● WORK INSTRUCTIONS
Write out all of the records exactly once more and skip the images.

----------

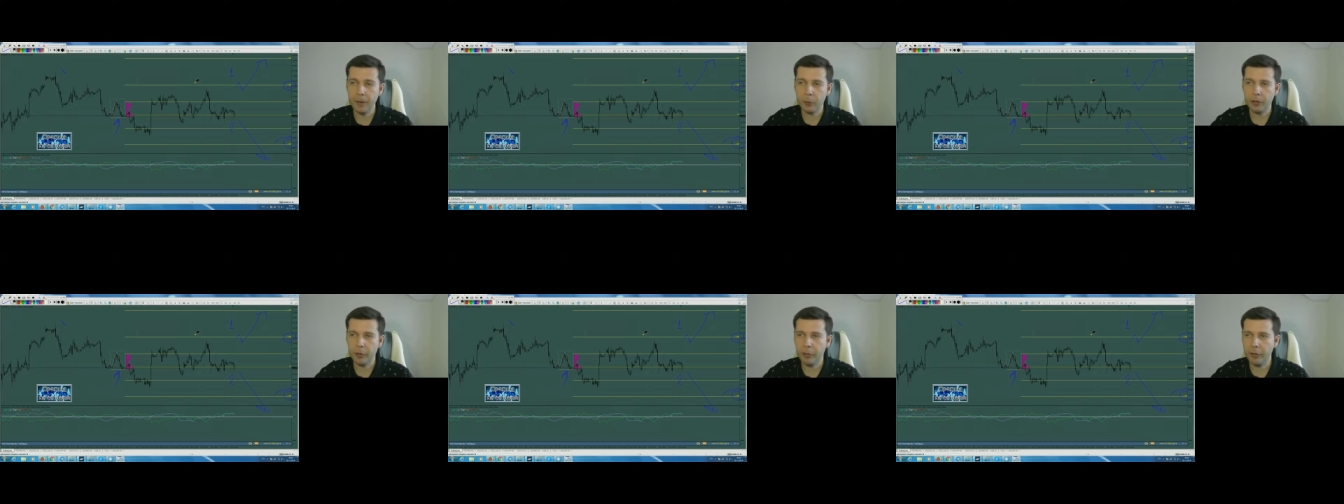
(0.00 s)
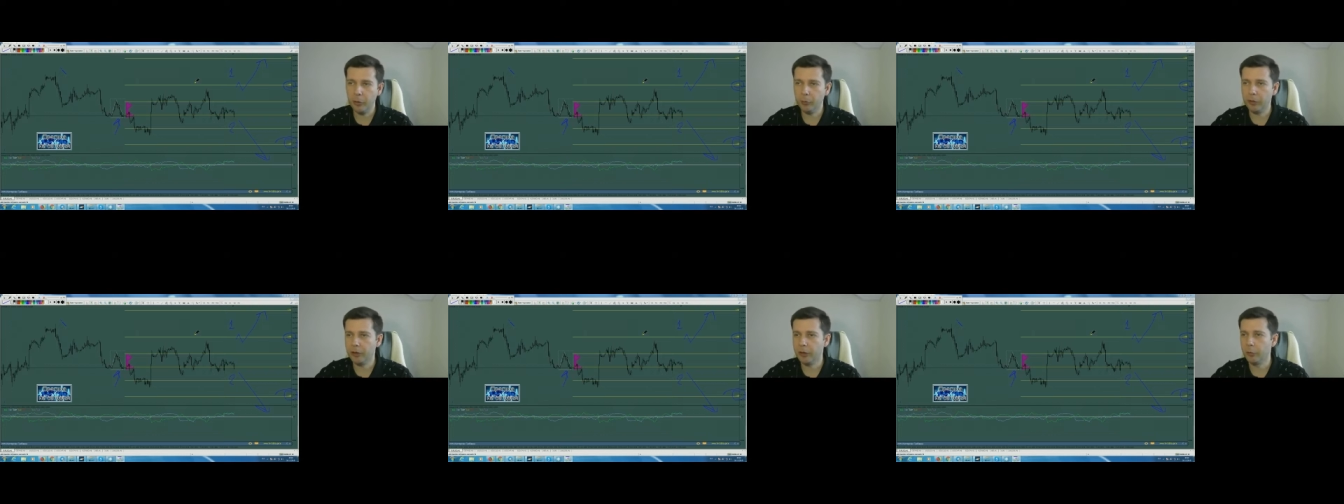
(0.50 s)
Куда пойдем,
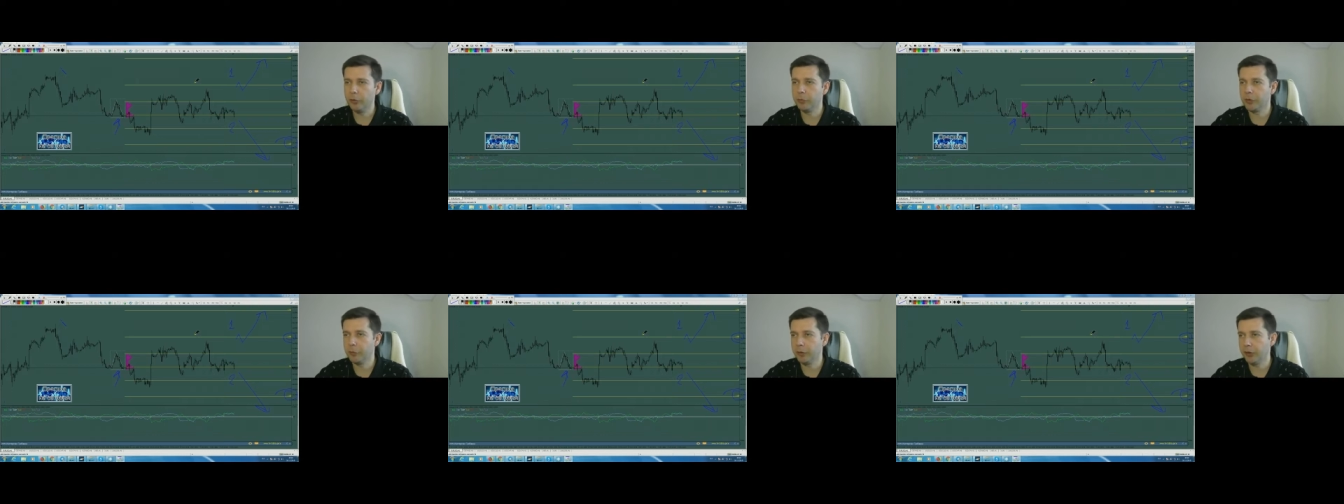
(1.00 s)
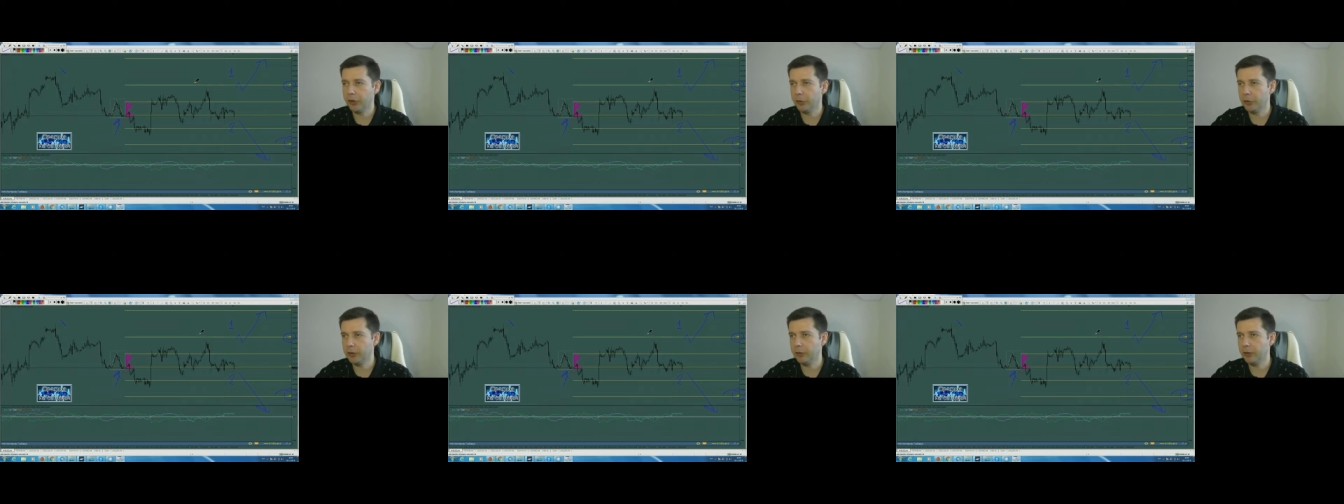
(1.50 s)
тогда будем смотреть. То
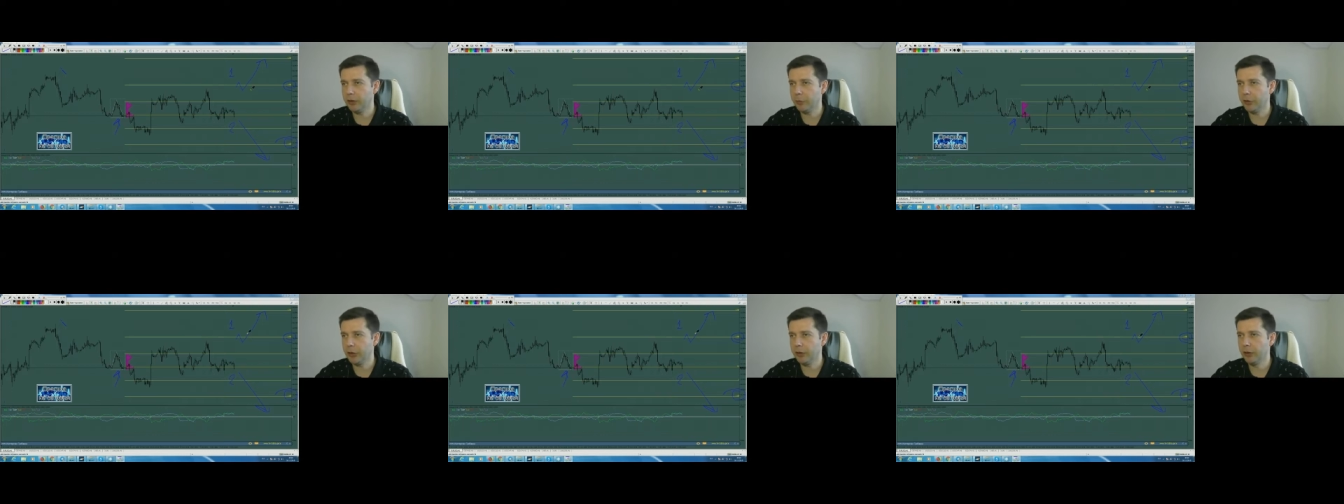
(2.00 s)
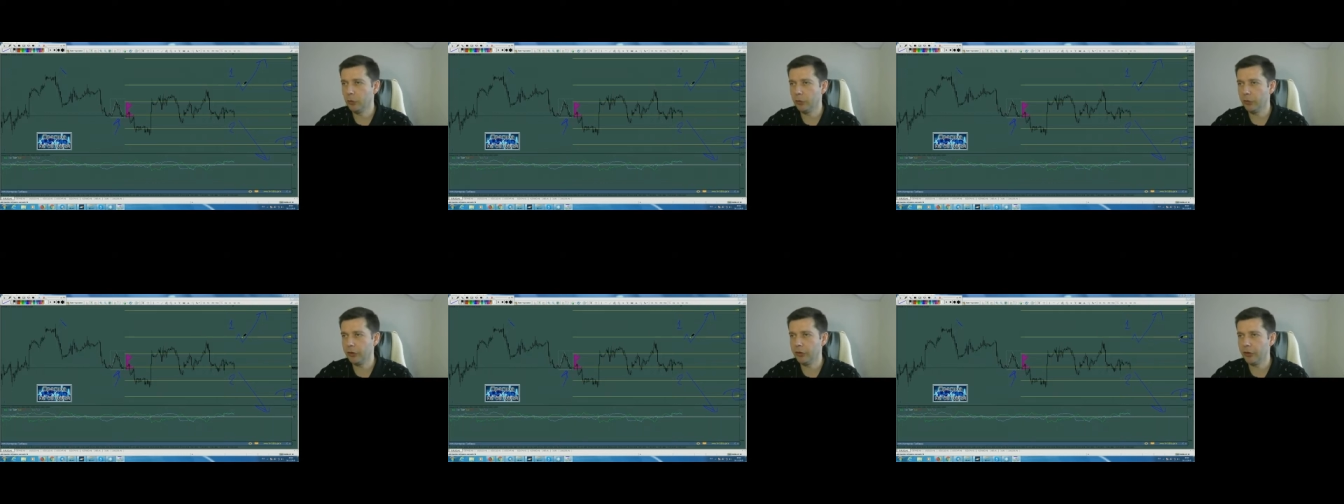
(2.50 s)
есть главное добежать до
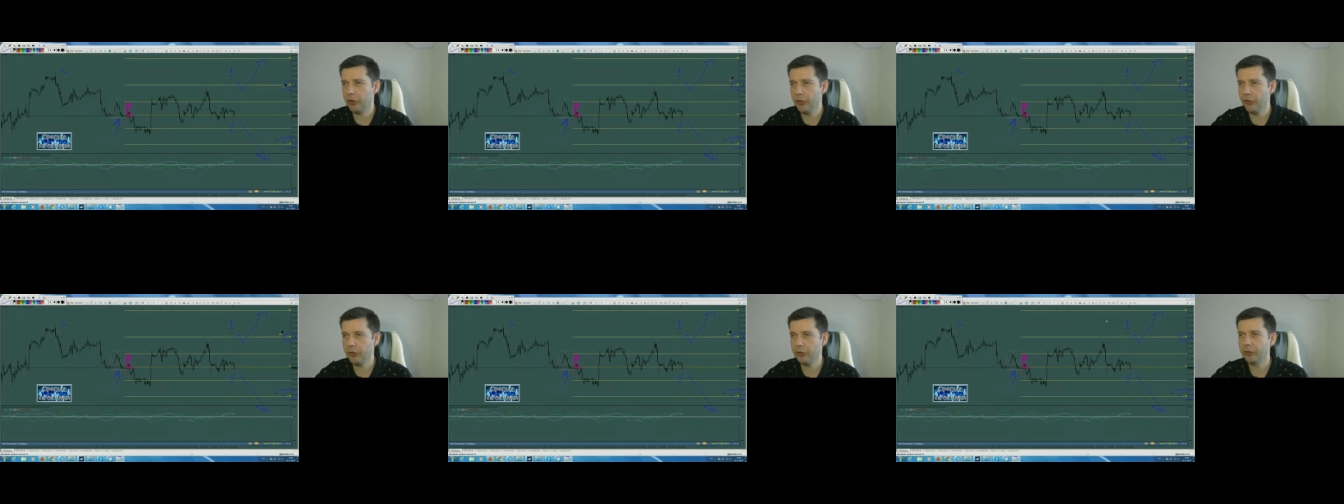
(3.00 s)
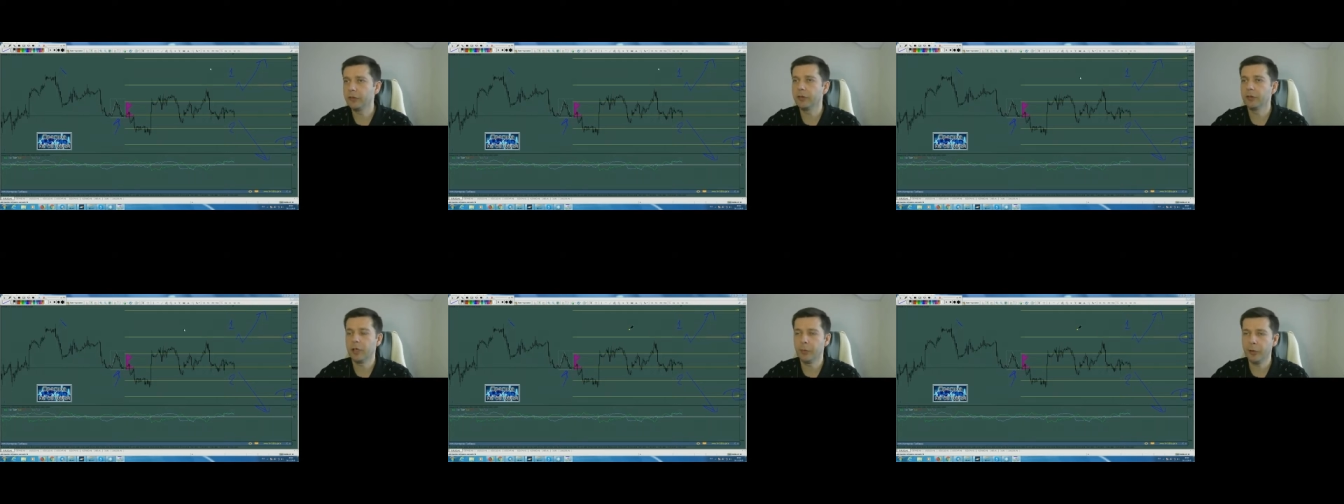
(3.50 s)
уровня 1.6,
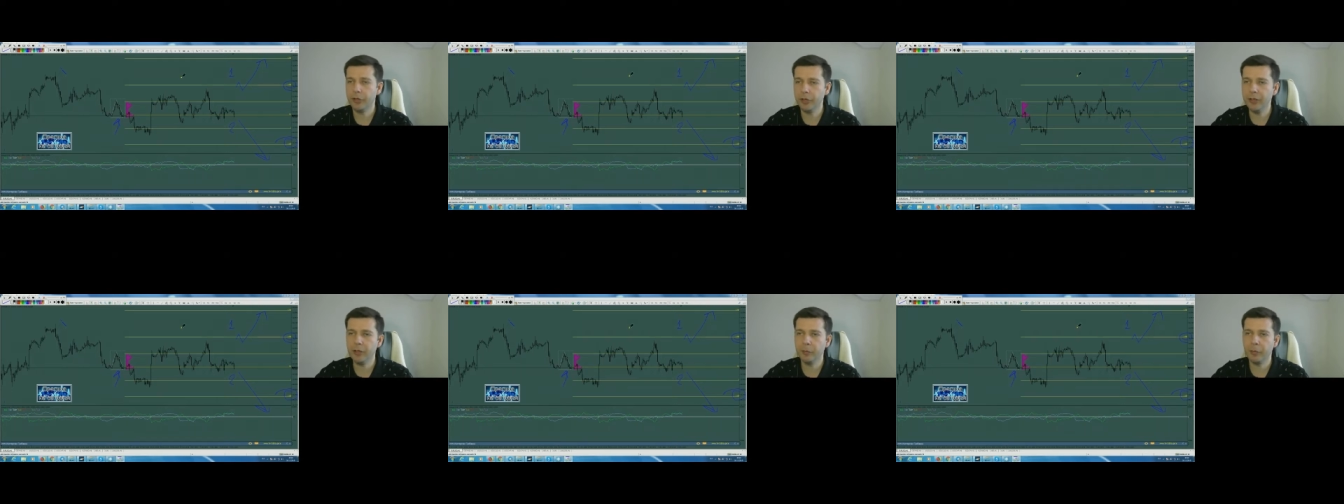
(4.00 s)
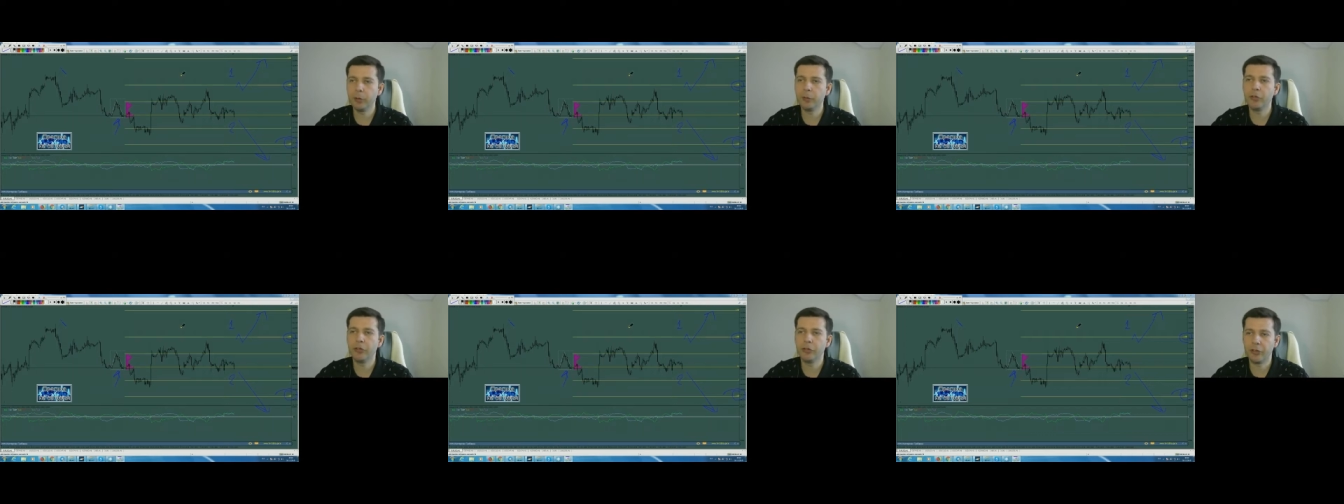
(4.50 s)
определиться,
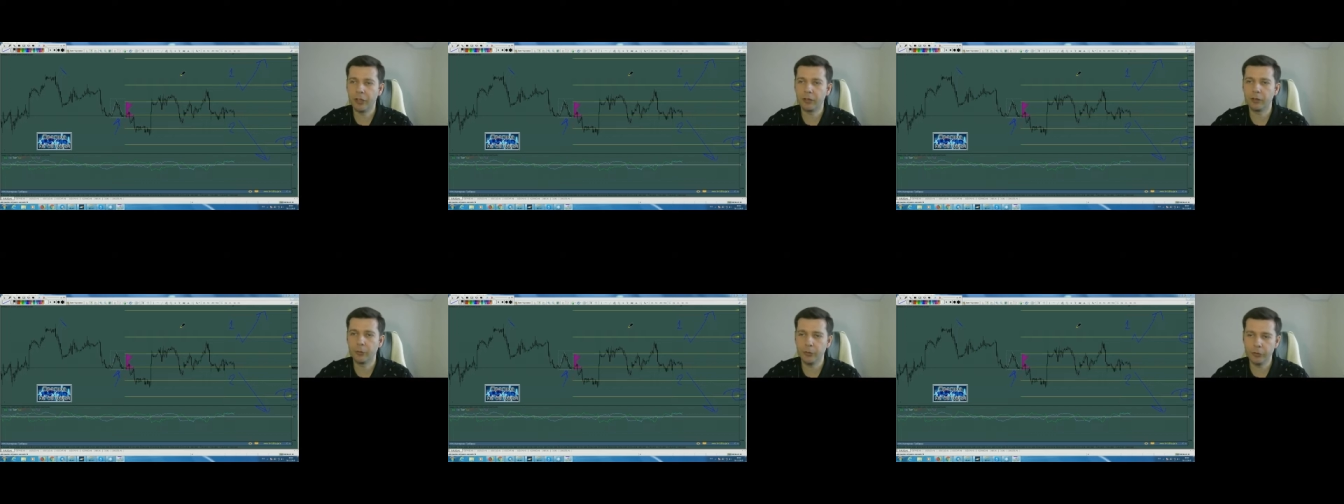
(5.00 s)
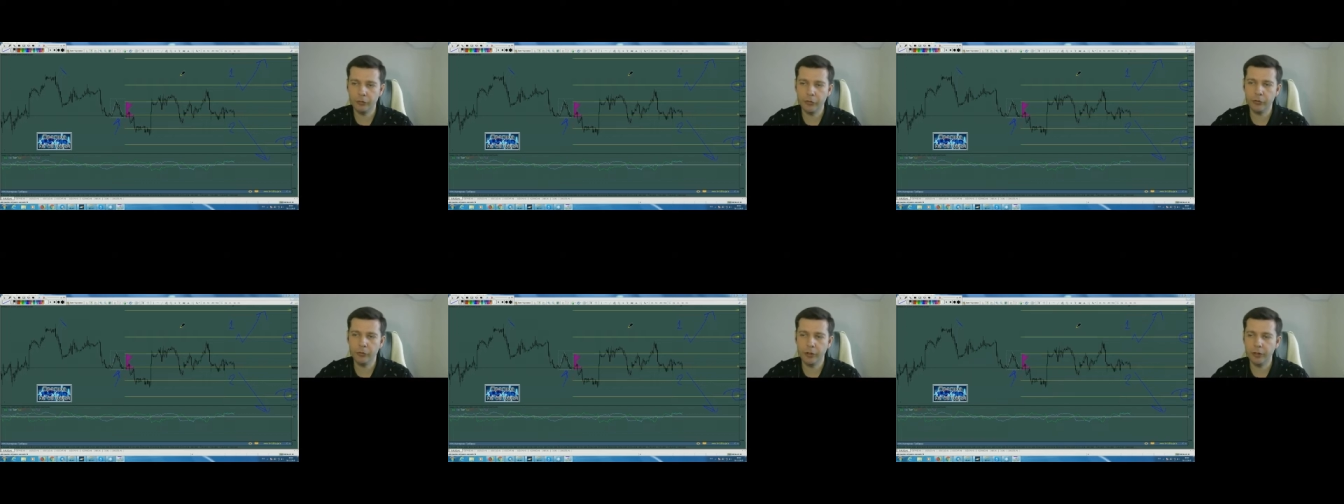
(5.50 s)
получить стартовую
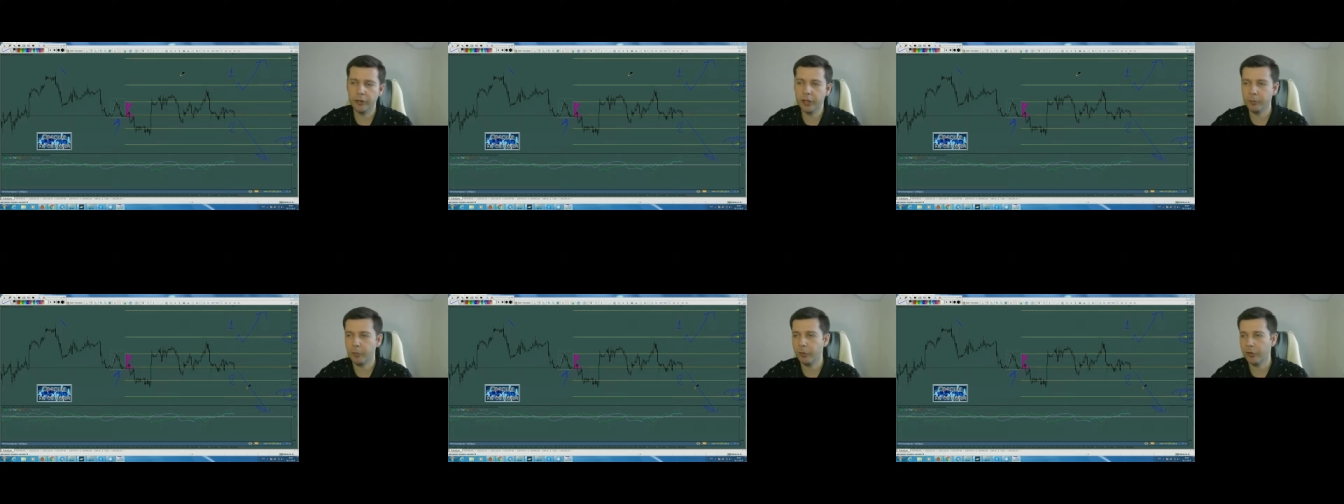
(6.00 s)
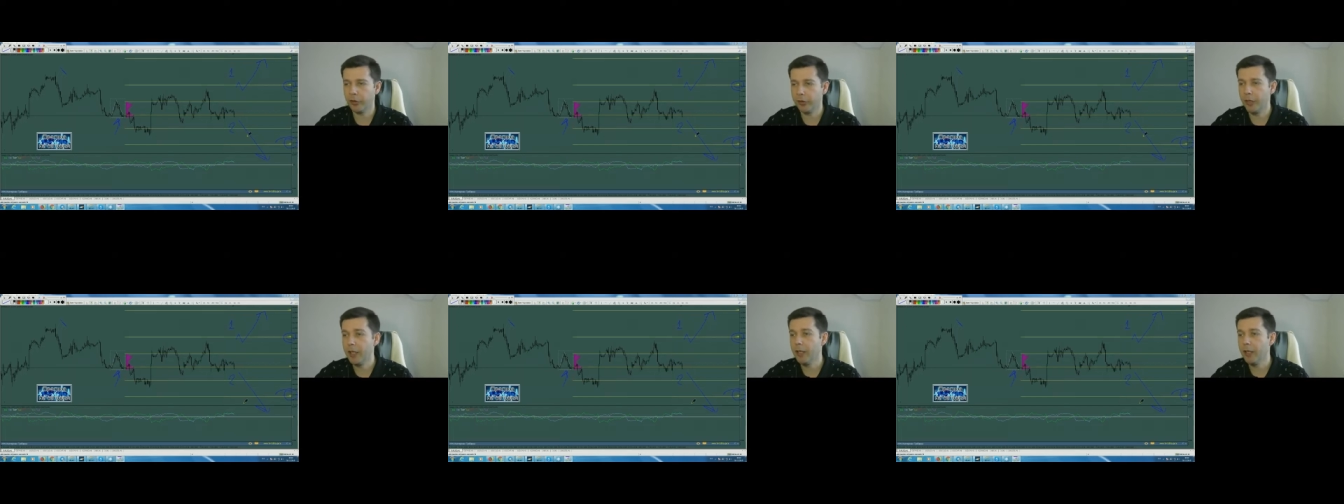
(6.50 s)
свечу и дальше побежать.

----------

● EXERCISE RESPONSE
(0.00 s)
(0.50 s)
Куда пойдем,
(1.00 s)
(1.50 s)
тогда будем смотреть. То
(2.00 s)
(2.50 s)
есть главное добежать до
(3.00 s)
(3.50 s)
уровня 1.6,
(4.00 s)
(4.50 s)
определиться,
(5.00 s)
(5.50 s)
получить стартовую
(6.00 s)
(6.50 s)
свечу и дальше побежать.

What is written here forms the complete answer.